El exsecretario autonómico ha añadido que desde la pandemia de la Covid tenía en la cabeza que para aprobar un confinamiento era necesario declarar un estado de alarma y que además el Tribunal Constitucional anuló varios decretos relacionados con esta situación excepcional. Cuenca ha insistido en que no tenía “ninguna competencia en la gestión de la emergencia” y ha reconocido que, pese a los mensajes que remitió a Pradas, desconocía que la legislación en materia de emergencias permitía realizar ese confinamiento.
El borrado de datos de sus teléfonos móviles ha sido otro de los temas que han centrado la sesión. Los diputados le han acusado de querer esconder sus conversaciones con Mazón por las consecuencias que pueden acarrear, pero Cuenca ha desmentido que borrara él los datos y ha explicado que lo que hizo fue “un cambio de portabilidad en el que se perdió información” y que devolvió los teléfonos “con los valores de fábrica restablecidos”.

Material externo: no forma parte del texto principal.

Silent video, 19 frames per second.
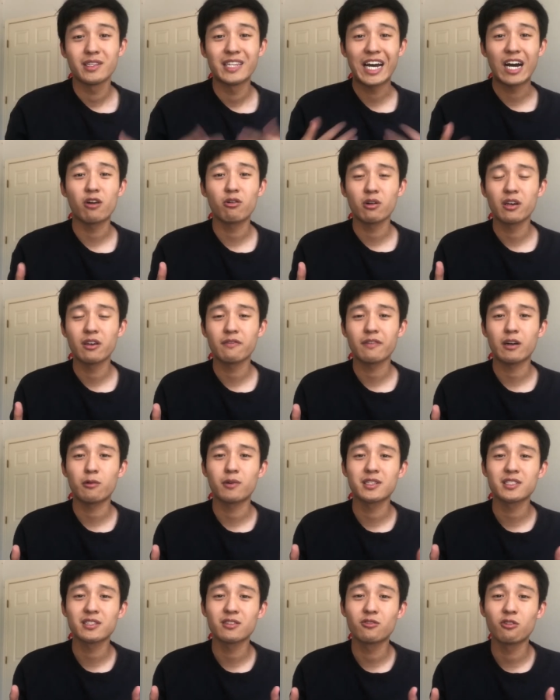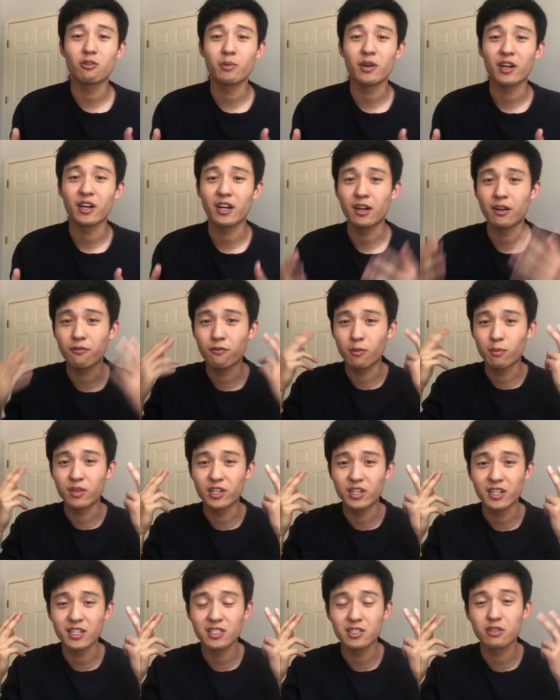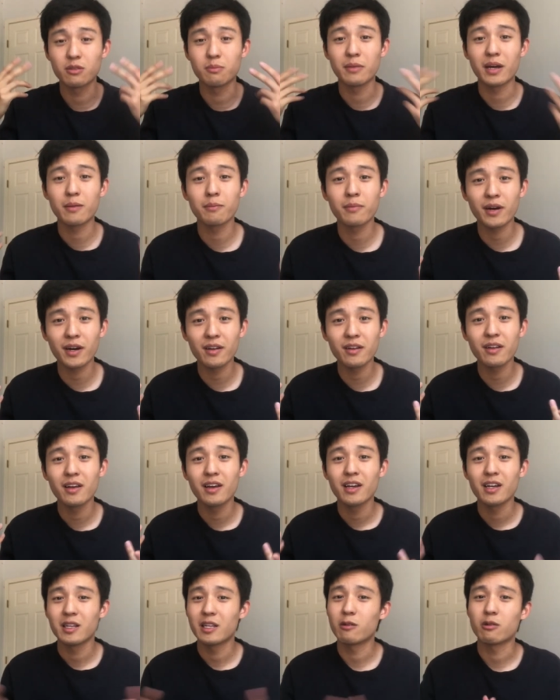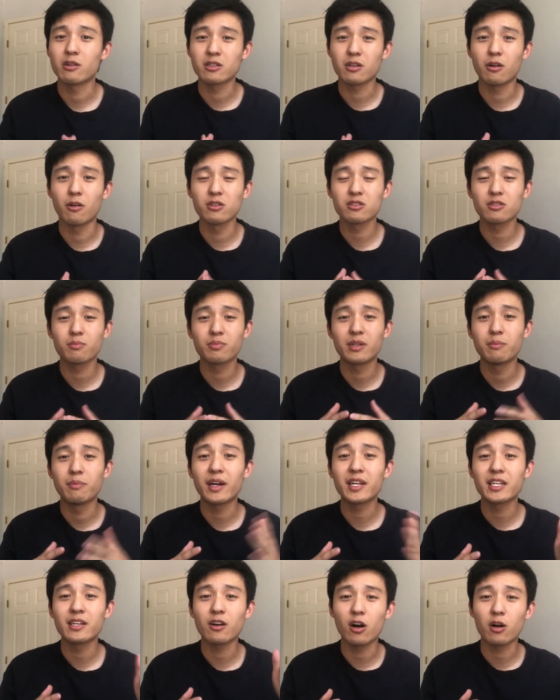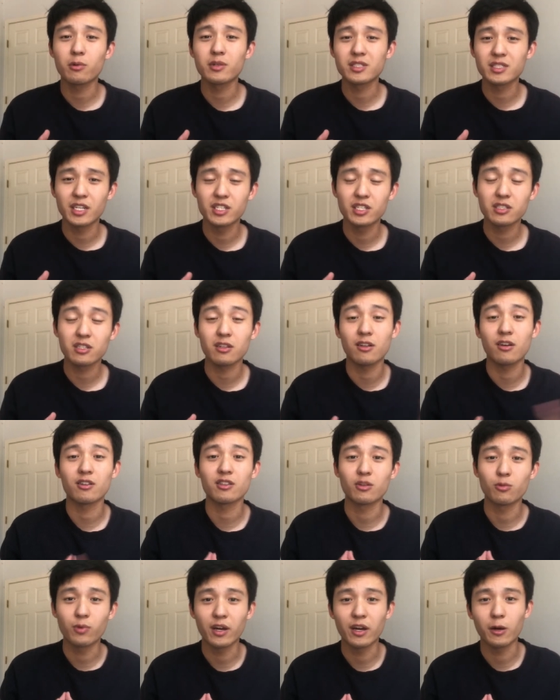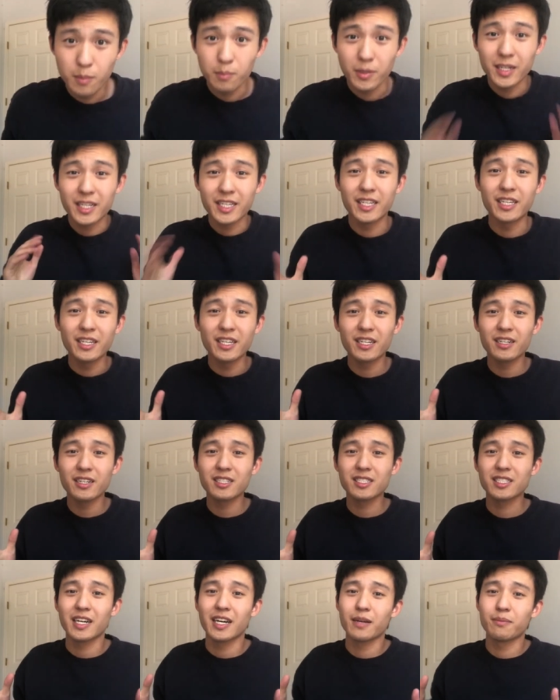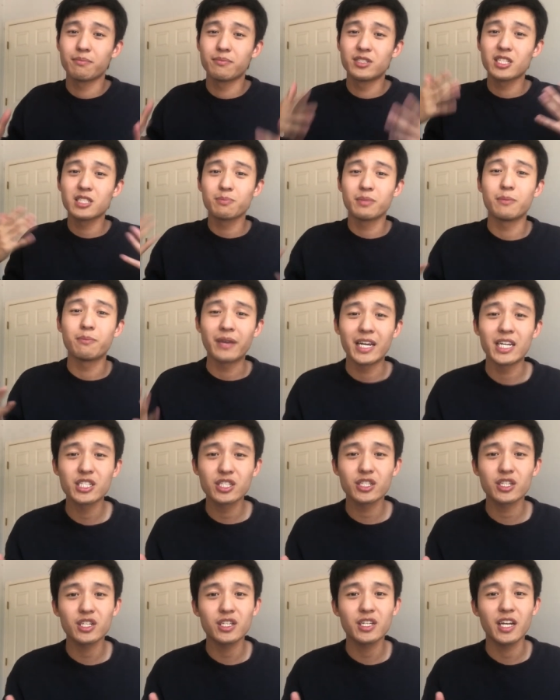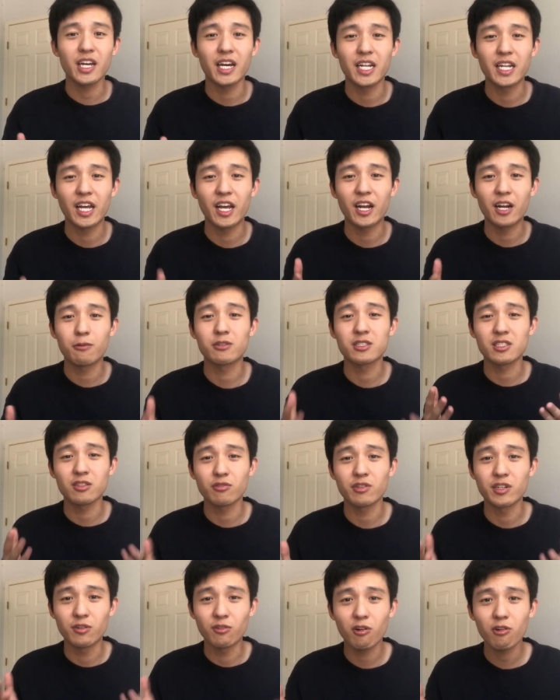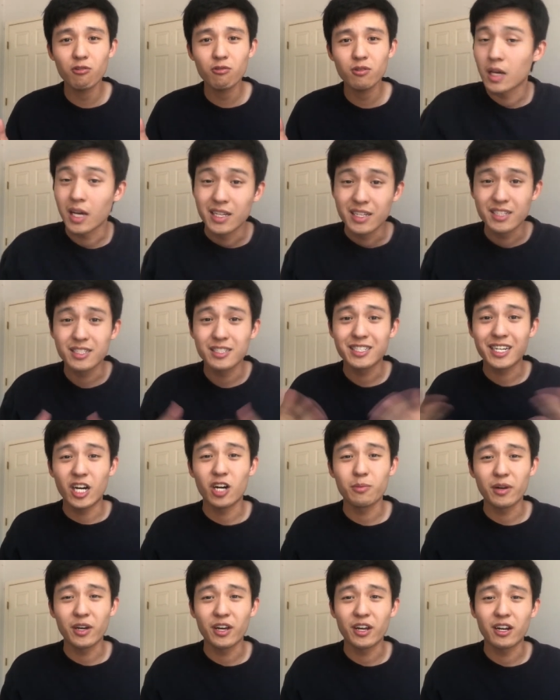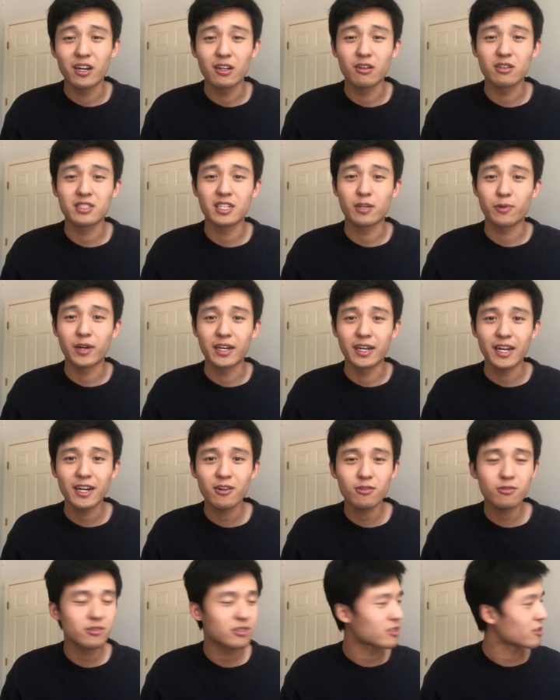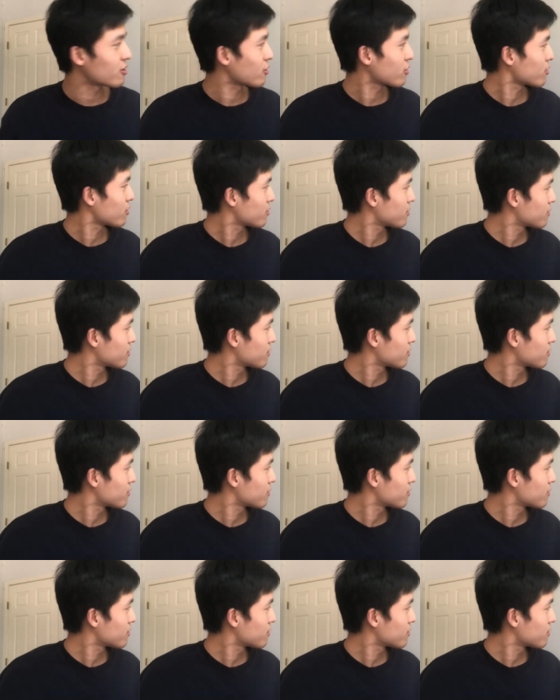Now, if I want to grow my hair from here to a man bun, there will also be many awkward stages along the way. But the key here is that just be patient and hair will slowly grow. And this is how my hair looks like right now, so.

Durante su comparecencia, el exsecretario autonómico ha insistido varias veces en el bulo de la falta de información del barranco del Poyo, desmentido en diversos autos de la jueza de la Catarroja. A pesar de que precisamente, según el Plan de Inundaciones, la responsabilidad de la Generalitat Valenciana era desplegar los medios necesarios para tener toda la información y de los avisos de la Agencia Estatal de Meteorología (Aemet), de la Confederación Hidrográfica del Júcar (CHJ) o de las miles de llamadas de socorro en el 112 de Emergencias, Cuenca ha insistido: “No había información del barranco del Poyo y también se carece de la tecnología necesaria para que esos caudales se pudieran medir con eficacia”, en alusión al sistema de alerta de temprana que sí está instalado en la cuenca del Ebro ya que es un mecanismo indicado para ríos, cuyas crecidas son más progresivas, que para barrancos, con subidas más abruptas.